## Problem requirements:
Which lines run from the one with "(4.00 s to 5.00 s)" through the end of the data? Retype them exactly, without pictures.

Records drawn from a dataset:
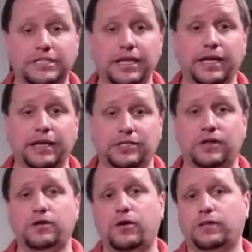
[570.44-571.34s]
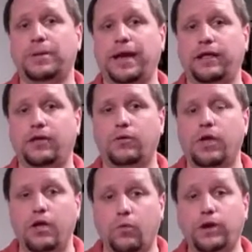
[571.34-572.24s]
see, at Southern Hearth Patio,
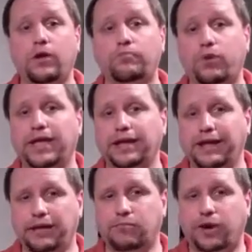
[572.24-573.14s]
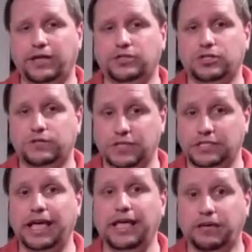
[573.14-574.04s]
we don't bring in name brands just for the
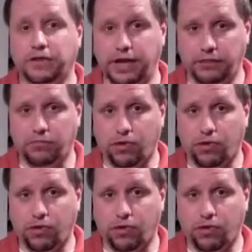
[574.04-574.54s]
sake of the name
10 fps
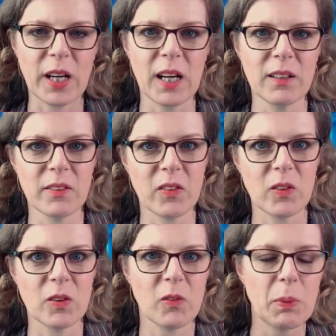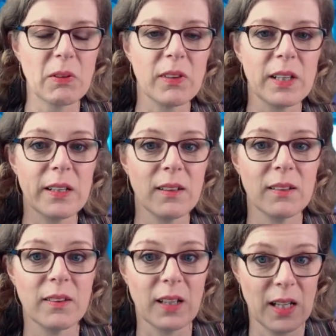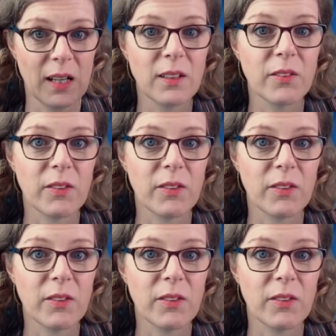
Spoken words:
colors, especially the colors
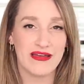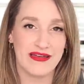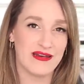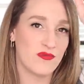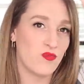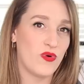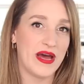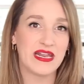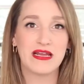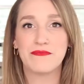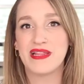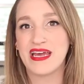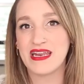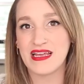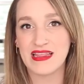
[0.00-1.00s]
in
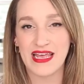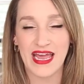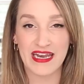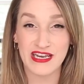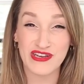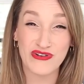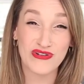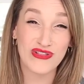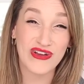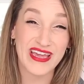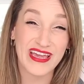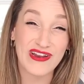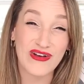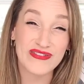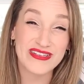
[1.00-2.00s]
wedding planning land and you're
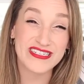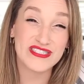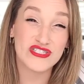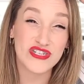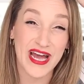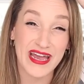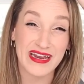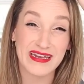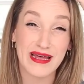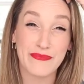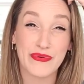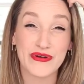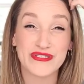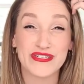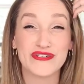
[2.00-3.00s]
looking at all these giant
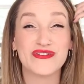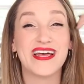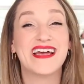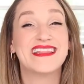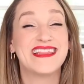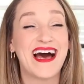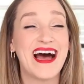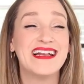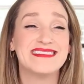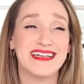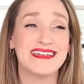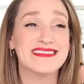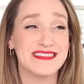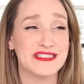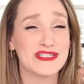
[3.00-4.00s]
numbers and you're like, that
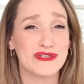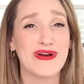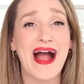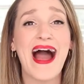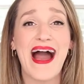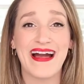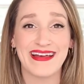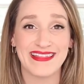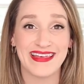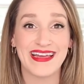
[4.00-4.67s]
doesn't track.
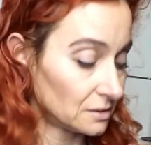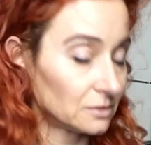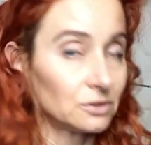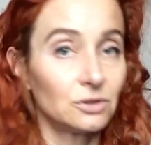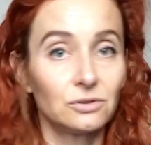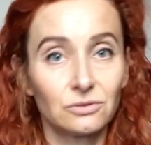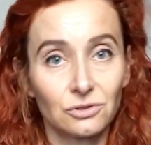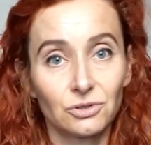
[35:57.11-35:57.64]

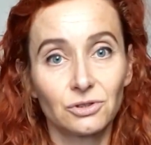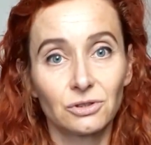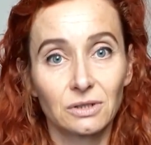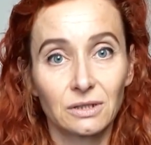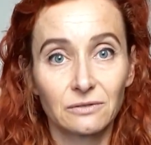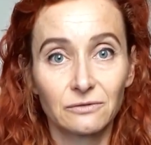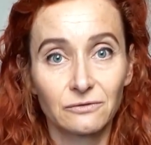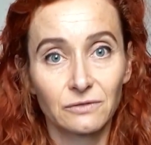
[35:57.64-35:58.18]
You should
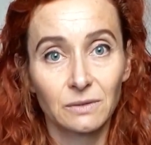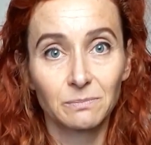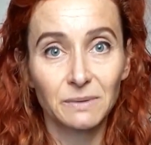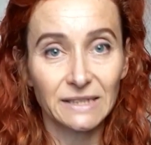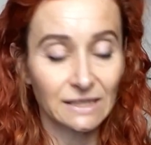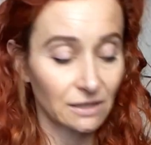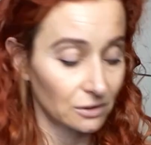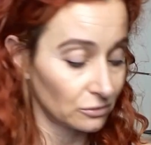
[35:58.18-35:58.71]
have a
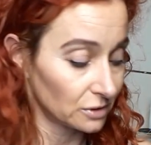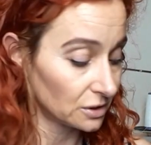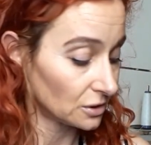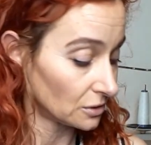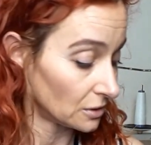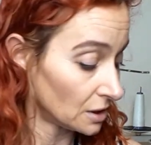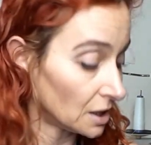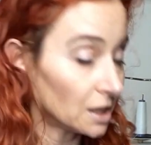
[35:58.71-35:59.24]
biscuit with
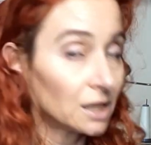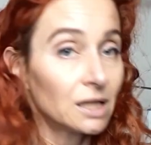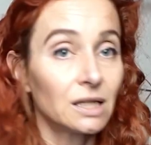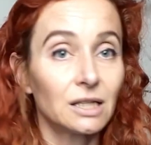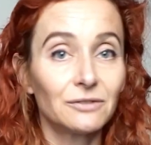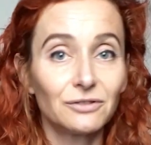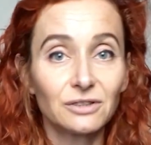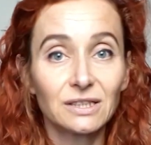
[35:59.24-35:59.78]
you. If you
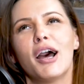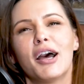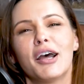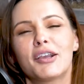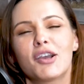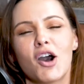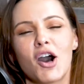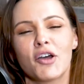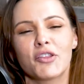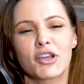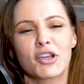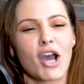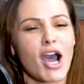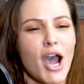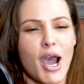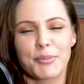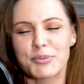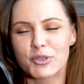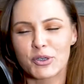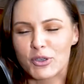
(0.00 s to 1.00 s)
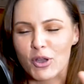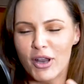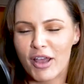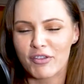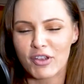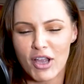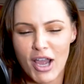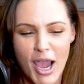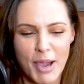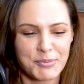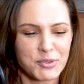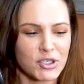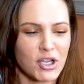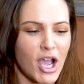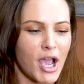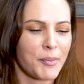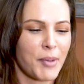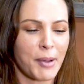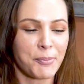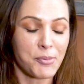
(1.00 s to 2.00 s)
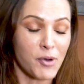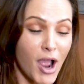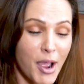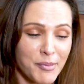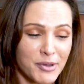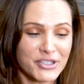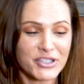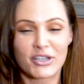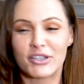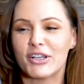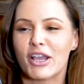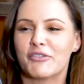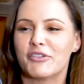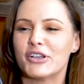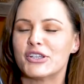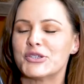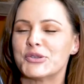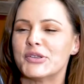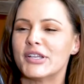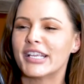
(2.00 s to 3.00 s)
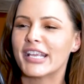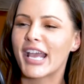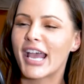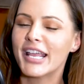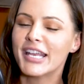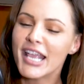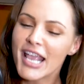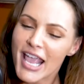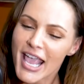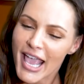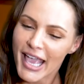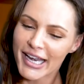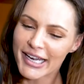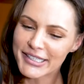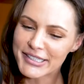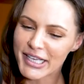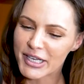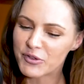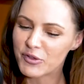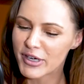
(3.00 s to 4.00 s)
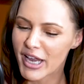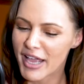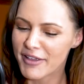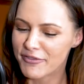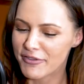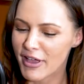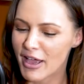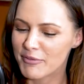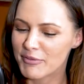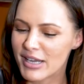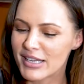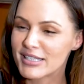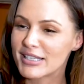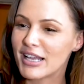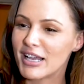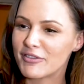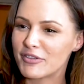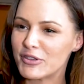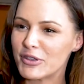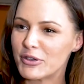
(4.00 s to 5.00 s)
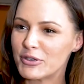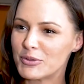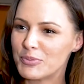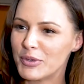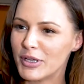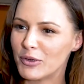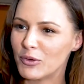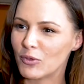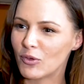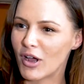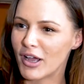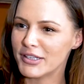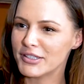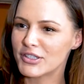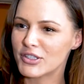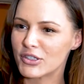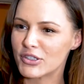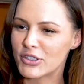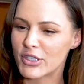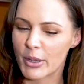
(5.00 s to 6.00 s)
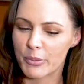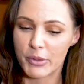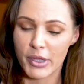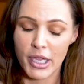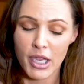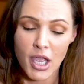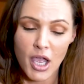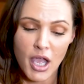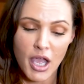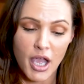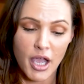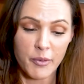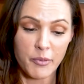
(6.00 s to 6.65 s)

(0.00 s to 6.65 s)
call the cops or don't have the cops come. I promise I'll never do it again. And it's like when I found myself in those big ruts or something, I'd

## Result for this task:
(4.00 s to 5.00 s)
(5.00 s to 6.00 s)
(6.00 s to 6.65 s)

(0.00 s to 6.65 s)
call the cops or don't have the cops come. I promise I'll never do it again. And it's like when I found myself in those big ruts or something, I'd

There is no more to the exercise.